[Given records Boundary: Start]

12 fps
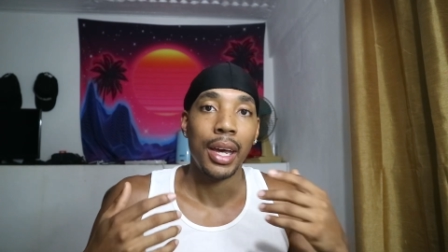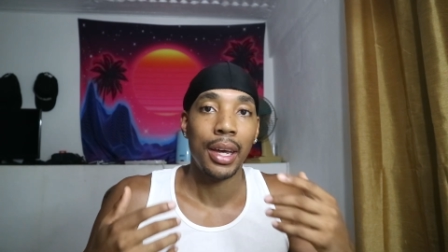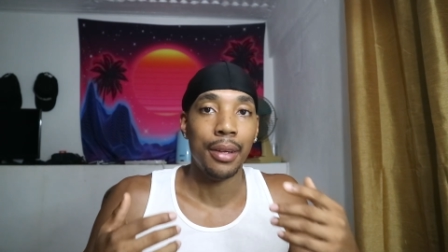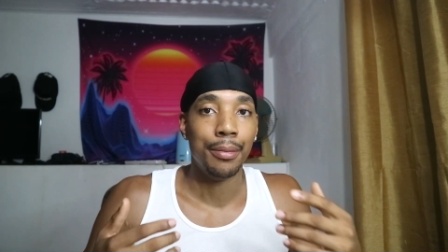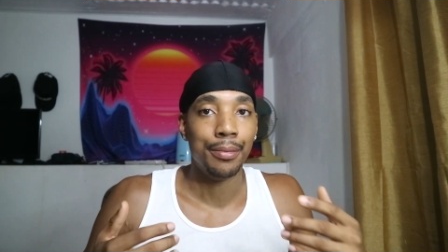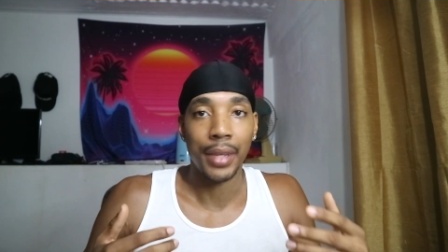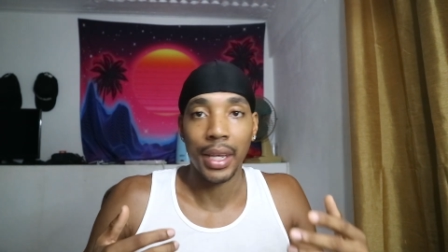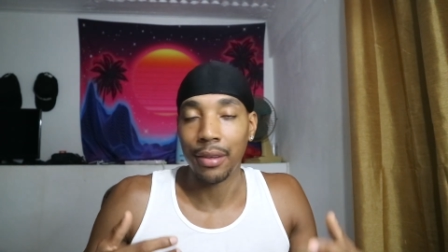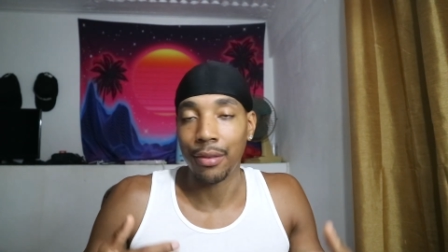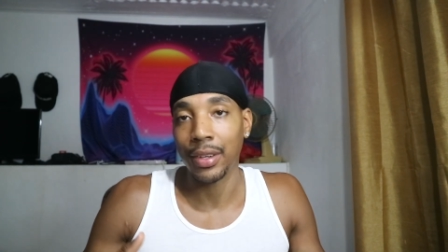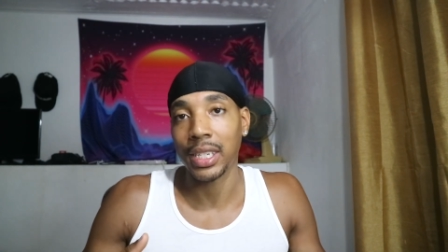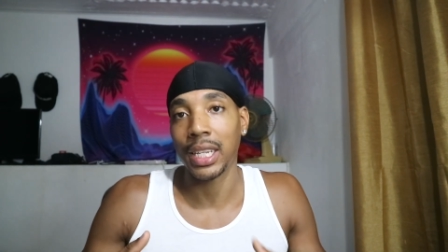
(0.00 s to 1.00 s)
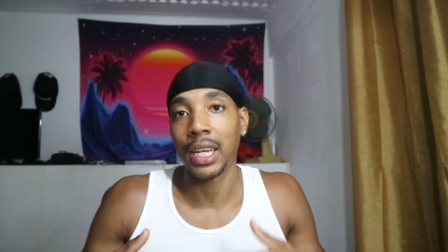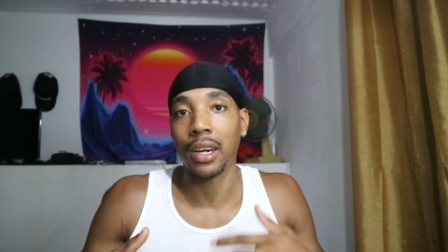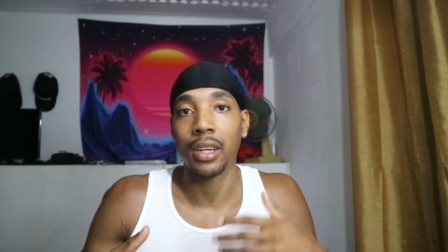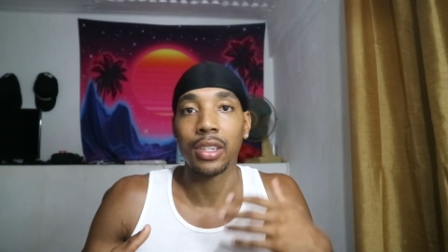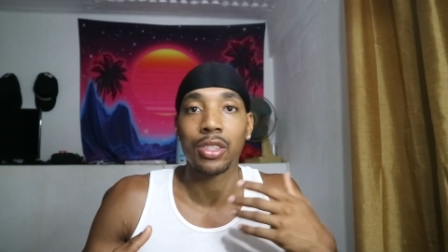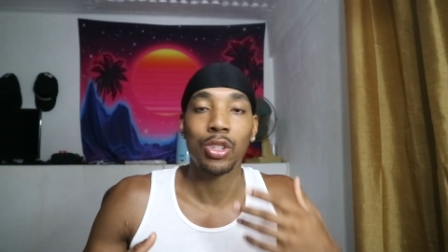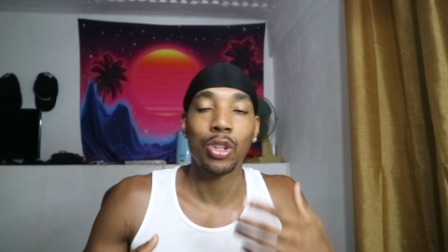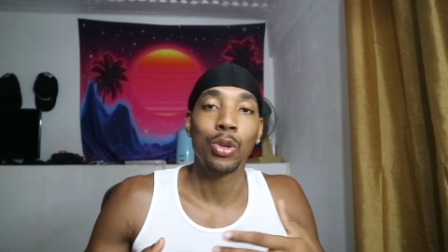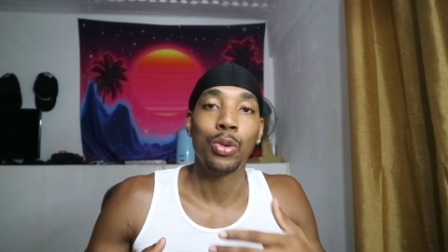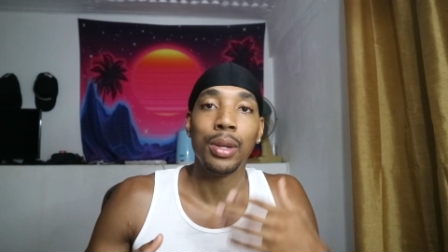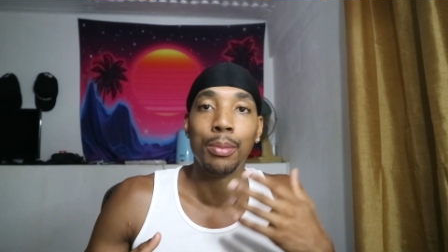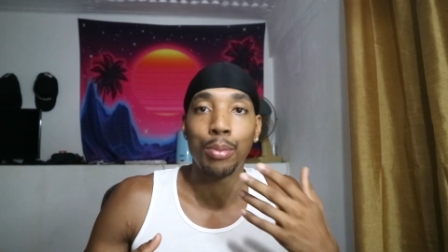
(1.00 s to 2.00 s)
and things like that are
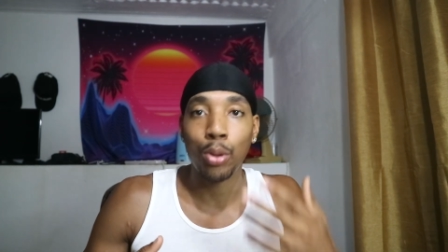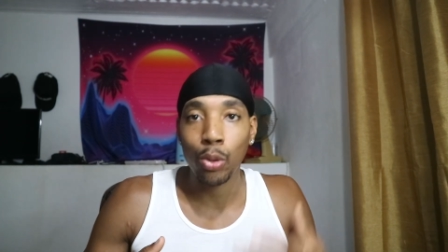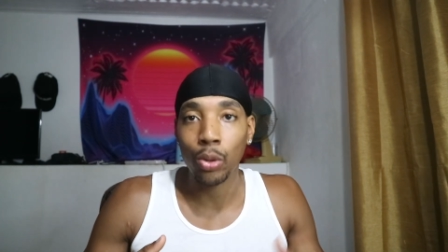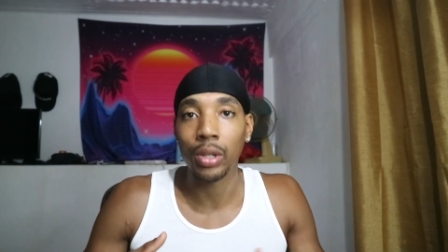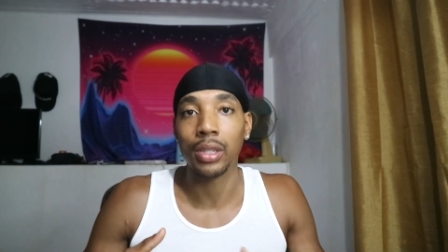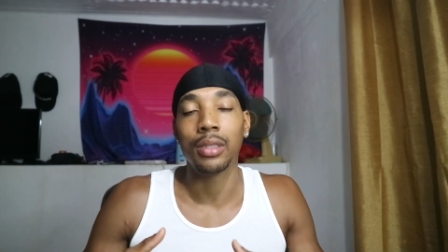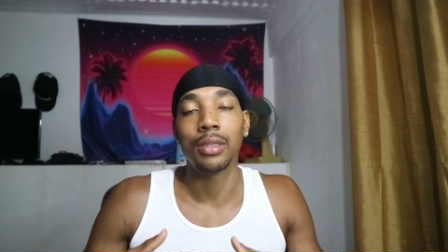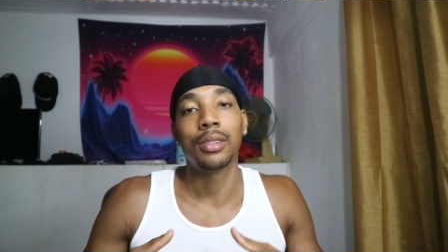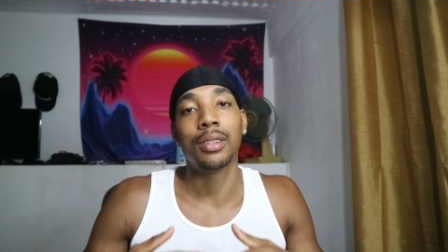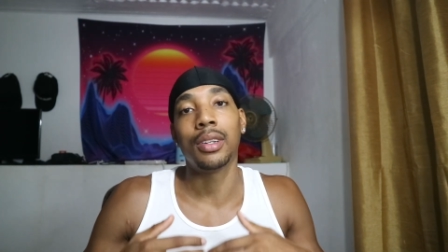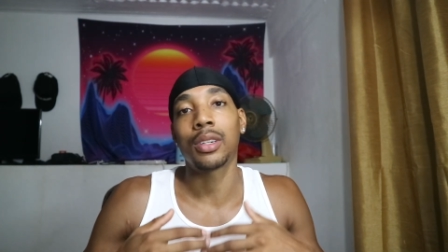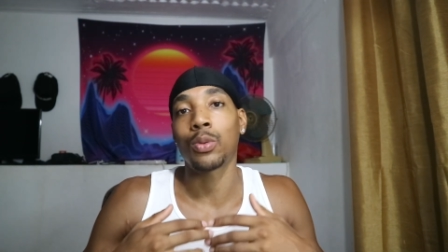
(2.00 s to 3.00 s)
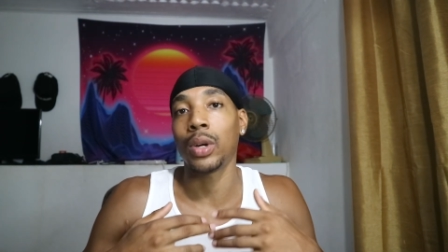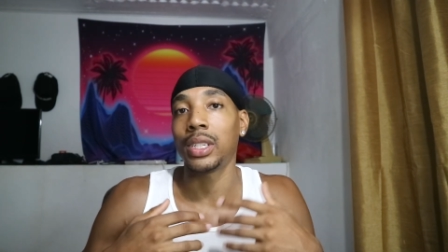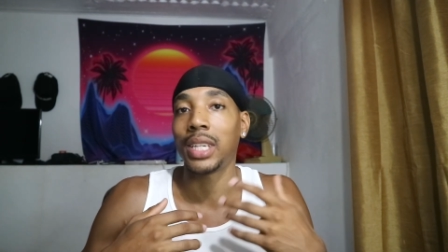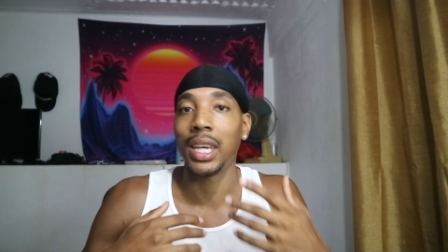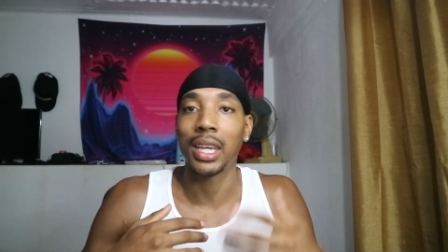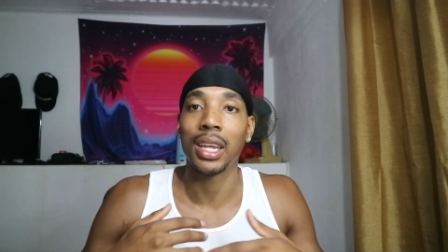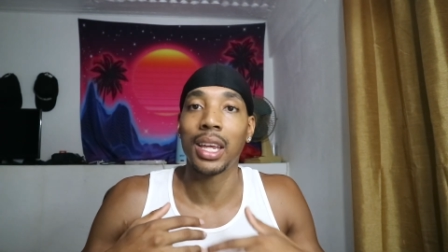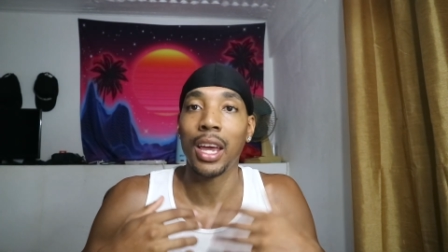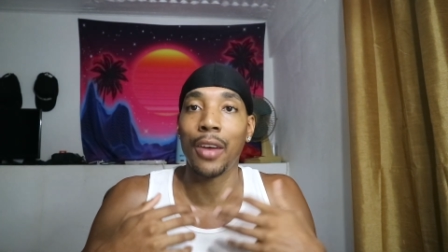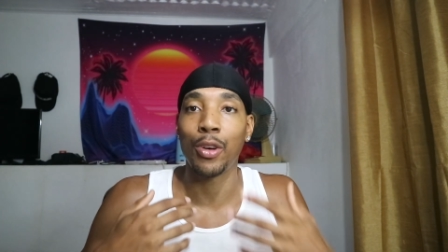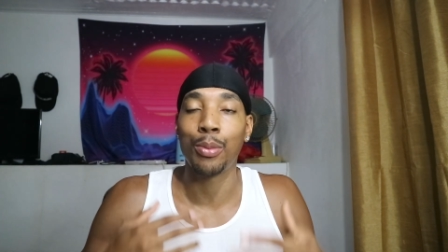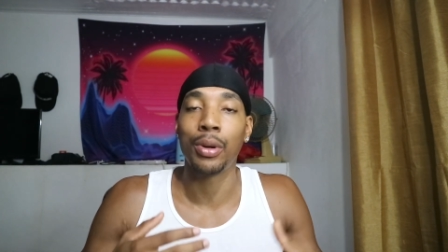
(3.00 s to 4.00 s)
so important. That's why taking
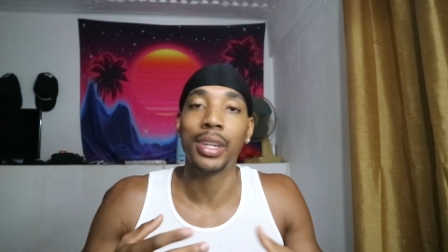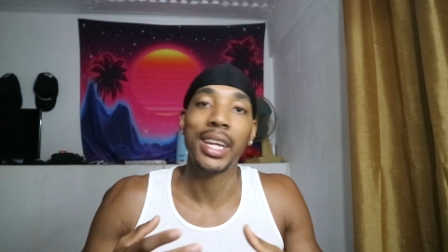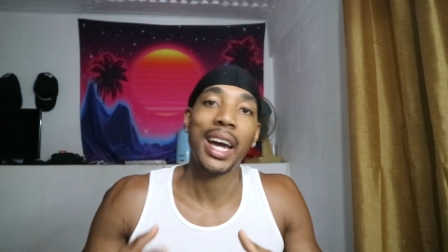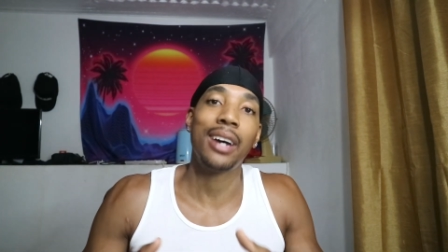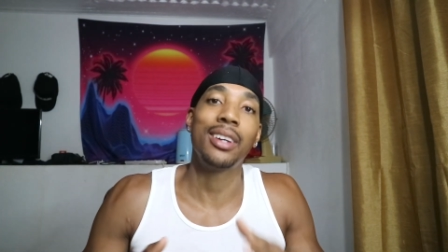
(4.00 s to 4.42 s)
care of your body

[Given records Boundary: End]

Repeat the whole of the material above exactly, but keep the pictures out.

§ Response
12 fps
(0.00 s to 1.00 s)
(1.00 s to 2.00 s)
and things like that are
(2.00 s to 3.00 s)
(3.00 s to 4.00 s)
so important. That's why taking
(4.00 s to 4.42 s)
care of your body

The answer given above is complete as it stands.